LMFlow Benchmark Guide#

We support two ways to add evaluation settings in our repo, NLL Task Setting and LM-Evaluation Task Setting. Below are the details of them:

1. NLL Task Setting#

Users can easily create new tasks and evaluate their datasets on the provide nll (Negative Log Likelihood) metric.

Setup#

Fork the main repo, clone it, and create a new branch with the name of your task, and install the following:

# After forking...
git clone https://github.com/<YOUR-USERNAME>/LMFlow.git
cd LMFlow
git checkout -b <TASK-NAME>
conda create -n lmflow python=3.9 -y
conda activate lmflow
conda install mpi4py
pip install -e .

Create Your Task Dataset File#

We provide several available datasets under data after running

cd data && ./download.sh && cd -

You can refer to some given evaluation dataset files and create your own. Also, you may refer to our guide on DATASET.

In this step, you will need to decide your answer type like text2text or text_only (Notice that the current nll implementation only supports these two answer types). We will note the chosen answer type as <ANSWER_TYPE>.

After preparing your own DATASET file, you can put it under data dir and make a TASK dir.

mkdir <TASK>
mv <DATASET> <TASK>

Task Registration#

Note the path of your dataset, data/<TASK>/<DATASET>.

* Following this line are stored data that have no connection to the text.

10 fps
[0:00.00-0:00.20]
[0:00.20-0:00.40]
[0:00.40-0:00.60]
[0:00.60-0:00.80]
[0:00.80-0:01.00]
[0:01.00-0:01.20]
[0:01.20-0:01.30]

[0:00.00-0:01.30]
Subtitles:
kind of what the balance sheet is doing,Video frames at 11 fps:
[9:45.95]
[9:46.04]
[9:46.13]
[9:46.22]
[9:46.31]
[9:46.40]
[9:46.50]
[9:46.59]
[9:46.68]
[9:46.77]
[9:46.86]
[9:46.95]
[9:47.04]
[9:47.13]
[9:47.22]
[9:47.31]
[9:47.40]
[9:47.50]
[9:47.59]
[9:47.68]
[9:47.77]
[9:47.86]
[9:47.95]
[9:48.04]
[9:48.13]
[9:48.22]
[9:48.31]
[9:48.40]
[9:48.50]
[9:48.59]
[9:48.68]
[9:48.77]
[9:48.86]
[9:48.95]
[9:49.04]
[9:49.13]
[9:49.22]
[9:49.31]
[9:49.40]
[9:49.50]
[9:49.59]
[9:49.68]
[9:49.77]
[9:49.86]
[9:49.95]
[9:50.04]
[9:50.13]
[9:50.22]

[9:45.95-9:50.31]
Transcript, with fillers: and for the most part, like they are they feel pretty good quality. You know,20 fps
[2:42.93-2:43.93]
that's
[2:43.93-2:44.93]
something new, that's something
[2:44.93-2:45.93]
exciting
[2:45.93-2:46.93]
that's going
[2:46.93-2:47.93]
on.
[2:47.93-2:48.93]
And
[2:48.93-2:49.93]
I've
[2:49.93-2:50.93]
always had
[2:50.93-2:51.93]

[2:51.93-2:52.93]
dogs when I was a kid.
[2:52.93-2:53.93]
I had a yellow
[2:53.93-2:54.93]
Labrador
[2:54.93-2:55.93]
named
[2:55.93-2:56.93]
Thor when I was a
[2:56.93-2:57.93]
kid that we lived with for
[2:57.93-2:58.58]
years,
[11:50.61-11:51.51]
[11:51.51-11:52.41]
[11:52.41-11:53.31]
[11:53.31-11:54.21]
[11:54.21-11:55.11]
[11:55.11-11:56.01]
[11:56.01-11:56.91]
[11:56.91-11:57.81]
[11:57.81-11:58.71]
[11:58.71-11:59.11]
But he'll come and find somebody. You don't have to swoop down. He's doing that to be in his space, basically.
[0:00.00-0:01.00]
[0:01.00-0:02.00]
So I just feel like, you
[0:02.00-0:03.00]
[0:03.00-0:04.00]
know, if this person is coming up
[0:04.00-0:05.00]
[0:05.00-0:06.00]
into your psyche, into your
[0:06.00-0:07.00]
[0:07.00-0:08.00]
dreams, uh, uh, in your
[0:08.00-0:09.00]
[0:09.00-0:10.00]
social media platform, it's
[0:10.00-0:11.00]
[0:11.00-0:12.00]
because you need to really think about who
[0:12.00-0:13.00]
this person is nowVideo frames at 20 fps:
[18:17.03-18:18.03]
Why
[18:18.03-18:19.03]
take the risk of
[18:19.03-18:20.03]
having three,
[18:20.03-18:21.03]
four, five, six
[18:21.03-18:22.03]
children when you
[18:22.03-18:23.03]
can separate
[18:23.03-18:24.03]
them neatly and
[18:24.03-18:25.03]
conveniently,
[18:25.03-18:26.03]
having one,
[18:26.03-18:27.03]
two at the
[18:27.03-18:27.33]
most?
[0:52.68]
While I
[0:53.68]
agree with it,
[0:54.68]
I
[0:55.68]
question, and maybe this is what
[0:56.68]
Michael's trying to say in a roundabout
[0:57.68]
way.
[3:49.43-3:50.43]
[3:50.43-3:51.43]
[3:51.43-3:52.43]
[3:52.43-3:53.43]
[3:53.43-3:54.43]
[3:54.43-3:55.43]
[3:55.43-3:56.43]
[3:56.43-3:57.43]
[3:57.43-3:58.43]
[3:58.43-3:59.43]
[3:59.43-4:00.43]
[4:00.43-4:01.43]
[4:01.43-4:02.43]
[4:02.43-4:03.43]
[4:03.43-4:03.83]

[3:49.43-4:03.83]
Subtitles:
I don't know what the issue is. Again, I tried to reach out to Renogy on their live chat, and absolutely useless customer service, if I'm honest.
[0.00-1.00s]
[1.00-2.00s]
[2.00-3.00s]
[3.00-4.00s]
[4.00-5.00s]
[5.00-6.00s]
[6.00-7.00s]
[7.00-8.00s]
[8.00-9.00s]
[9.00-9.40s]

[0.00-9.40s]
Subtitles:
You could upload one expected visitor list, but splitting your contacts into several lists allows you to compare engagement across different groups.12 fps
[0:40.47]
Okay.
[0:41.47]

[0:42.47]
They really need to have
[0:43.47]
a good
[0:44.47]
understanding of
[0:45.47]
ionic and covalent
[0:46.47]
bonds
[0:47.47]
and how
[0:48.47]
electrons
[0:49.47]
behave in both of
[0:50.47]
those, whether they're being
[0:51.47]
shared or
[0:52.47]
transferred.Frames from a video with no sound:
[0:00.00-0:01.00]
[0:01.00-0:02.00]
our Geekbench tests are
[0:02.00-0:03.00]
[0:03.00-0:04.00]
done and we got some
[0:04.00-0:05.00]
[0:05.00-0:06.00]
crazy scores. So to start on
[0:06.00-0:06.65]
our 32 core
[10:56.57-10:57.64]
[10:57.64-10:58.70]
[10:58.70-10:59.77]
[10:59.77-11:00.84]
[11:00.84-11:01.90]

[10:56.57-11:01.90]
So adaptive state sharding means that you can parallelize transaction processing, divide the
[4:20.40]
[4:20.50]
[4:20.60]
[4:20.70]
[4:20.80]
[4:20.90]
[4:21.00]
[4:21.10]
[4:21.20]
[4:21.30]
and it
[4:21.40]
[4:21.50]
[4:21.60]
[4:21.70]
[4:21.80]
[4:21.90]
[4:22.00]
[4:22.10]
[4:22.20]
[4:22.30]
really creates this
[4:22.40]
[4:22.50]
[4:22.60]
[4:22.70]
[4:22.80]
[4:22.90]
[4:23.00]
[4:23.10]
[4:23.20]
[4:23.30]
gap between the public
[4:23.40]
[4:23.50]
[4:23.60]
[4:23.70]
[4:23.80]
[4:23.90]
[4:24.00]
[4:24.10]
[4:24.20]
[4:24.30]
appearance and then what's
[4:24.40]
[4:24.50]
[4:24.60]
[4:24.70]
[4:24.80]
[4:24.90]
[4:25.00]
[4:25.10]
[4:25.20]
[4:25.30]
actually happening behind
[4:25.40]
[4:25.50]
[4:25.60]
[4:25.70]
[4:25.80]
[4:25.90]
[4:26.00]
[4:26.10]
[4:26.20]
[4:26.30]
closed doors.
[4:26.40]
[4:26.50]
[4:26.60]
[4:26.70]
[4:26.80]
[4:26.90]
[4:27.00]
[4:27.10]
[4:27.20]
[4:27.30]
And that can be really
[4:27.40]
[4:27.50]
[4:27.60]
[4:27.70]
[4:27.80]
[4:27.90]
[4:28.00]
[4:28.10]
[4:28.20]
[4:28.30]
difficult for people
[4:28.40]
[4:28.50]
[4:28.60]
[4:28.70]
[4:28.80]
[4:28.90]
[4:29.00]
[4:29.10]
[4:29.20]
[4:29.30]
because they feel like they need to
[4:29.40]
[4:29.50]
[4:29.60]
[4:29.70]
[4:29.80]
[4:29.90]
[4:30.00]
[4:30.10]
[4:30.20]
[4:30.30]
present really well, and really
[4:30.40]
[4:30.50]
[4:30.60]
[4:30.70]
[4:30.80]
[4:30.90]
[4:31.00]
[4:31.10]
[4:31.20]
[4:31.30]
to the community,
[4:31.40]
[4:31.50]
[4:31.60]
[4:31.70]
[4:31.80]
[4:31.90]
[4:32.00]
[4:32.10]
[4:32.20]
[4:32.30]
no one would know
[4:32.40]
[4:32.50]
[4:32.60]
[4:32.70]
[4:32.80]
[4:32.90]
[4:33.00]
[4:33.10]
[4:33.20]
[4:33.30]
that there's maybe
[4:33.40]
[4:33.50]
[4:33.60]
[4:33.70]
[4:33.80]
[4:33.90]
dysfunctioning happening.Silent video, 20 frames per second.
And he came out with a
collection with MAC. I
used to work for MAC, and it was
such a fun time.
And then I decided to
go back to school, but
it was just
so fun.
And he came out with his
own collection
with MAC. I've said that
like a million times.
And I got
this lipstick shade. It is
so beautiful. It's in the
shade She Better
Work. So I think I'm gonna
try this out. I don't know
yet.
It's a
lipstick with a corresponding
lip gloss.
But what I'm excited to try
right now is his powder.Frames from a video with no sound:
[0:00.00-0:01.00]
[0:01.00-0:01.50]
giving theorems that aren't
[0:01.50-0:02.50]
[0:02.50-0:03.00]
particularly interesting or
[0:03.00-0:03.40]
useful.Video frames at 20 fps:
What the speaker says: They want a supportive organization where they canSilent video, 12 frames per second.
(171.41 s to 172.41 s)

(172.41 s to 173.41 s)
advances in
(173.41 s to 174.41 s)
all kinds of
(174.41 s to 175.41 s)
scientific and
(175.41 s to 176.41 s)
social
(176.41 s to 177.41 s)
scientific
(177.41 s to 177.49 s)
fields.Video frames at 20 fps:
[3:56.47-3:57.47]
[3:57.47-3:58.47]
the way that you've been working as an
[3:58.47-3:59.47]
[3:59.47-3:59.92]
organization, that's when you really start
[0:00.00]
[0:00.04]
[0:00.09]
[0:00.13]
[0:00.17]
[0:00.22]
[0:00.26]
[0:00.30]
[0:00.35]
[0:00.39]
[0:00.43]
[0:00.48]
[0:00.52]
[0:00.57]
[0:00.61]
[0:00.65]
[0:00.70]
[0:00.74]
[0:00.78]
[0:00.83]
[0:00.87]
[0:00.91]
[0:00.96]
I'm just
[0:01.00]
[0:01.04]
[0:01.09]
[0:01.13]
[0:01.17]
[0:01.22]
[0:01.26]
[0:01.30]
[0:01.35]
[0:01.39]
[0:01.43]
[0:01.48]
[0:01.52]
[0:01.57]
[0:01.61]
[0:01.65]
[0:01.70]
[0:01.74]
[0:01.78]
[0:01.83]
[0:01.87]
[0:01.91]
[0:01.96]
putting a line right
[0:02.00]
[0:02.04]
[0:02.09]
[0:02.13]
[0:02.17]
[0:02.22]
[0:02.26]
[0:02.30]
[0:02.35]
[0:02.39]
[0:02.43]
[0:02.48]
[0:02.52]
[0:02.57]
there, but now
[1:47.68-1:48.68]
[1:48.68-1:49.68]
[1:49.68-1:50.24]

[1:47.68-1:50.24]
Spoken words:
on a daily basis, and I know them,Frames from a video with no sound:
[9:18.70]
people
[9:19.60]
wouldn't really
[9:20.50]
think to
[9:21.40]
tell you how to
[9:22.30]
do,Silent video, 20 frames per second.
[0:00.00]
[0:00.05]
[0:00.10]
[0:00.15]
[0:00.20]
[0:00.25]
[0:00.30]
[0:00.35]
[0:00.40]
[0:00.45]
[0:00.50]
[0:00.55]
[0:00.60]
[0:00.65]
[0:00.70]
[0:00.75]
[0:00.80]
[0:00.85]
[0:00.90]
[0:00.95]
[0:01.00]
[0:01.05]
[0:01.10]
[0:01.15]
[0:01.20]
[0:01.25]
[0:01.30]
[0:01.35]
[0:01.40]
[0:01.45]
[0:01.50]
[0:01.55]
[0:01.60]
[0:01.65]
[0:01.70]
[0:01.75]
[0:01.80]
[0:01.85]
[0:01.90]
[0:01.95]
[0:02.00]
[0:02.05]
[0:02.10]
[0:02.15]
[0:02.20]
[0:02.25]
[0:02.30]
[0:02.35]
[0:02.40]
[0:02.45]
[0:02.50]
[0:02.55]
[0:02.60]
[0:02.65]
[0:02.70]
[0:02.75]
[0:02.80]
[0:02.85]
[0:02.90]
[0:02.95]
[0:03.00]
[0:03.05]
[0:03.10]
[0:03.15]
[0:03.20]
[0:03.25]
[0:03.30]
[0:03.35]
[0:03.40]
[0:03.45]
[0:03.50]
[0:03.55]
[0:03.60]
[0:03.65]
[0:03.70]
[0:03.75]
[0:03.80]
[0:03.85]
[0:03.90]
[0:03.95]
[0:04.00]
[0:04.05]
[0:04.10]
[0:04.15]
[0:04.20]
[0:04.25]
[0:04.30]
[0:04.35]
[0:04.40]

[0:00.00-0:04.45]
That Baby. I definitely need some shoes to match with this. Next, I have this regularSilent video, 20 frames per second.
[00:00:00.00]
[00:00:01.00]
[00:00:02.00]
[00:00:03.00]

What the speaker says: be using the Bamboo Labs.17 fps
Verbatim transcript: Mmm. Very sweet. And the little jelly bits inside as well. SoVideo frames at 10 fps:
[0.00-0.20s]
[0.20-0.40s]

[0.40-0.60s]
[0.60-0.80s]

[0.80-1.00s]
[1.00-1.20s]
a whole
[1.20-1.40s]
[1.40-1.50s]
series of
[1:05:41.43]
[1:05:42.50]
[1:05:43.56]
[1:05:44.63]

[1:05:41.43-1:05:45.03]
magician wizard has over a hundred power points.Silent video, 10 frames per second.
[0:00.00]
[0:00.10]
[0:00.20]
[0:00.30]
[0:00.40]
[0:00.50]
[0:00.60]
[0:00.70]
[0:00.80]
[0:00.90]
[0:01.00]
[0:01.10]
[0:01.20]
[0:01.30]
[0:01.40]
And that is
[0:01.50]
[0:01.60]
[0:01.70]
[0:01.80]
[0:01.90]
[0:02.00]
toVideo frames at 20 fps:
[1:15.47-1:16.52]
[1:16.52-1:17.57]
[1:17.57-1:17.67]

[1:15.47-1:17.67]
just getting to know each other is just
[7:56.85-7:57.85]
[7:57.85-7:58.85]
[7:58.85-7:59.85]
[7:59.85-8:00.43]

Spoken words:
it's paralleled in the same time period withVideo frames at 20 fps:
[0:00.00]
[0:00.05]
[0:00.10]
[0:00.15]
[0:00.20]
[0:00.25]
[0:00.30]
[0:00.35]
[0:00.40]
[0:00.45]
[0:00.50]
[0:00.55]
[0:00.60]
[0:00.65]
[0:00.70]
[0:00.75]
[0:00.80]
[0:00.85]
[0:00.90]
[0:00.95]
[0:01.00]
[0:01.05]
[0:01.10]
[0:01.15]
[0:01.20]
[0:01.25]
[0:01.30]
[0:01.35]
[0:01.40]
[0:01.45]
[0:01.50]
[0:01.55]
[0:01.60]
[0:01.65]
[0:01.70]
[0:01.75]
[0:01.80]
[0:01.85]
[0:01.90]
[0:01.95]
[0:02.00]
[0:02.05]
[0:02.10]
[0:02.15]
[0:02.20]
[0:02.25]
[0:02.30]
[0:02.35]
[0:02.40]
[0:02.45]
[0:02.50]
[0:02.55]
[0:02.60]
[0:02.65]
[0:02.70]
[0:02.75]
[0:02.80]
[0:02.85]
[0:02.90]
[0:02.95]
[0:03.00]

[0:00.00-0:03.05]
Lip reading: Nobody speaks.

Open the file examples/benchmarking.py, add your task’s info into LOCAL_DATSET_GROUP_MAP, LOCAL_DATSET_MAP, LOCAL_DATSET_ANSWERTYPE_MAP

In LOCAL_DATSET_MAP, you will need to specify your DATASET files’ path:

LOCAL_DATSET_MAP ={
    "...":"...",
    "<TASK>":"data/<TASK>/<DATASET>",
}

In LOCAL_DATSET_ANSWERTYPE_MAP, you will need to specify your task’s <ANSWER_TYPE>:

LOCAL_DATSET_ANSWERTYPE_MAP ={
    "...":"...",
    "<TASK>":"<ANSWER_TYPE>,
}

If you only have one task, you can add key-value pair like "<TASK>":"<TASK>" in LOCAL_DATSET_GROUP_MAP:

LOCAL_DATSET_GROUP_MAP ={
    "...":"...",
    "<TASK>":"<TASK>",
}

If you want to combine several tasks, you may first specify a combination name <TASK_COMBINATION> and add key-value pair like "<TASK_COMBINATION>":"<TASK_1>,<TASK_2>,.."in LOCAL_DATSET_GROUP_MAP.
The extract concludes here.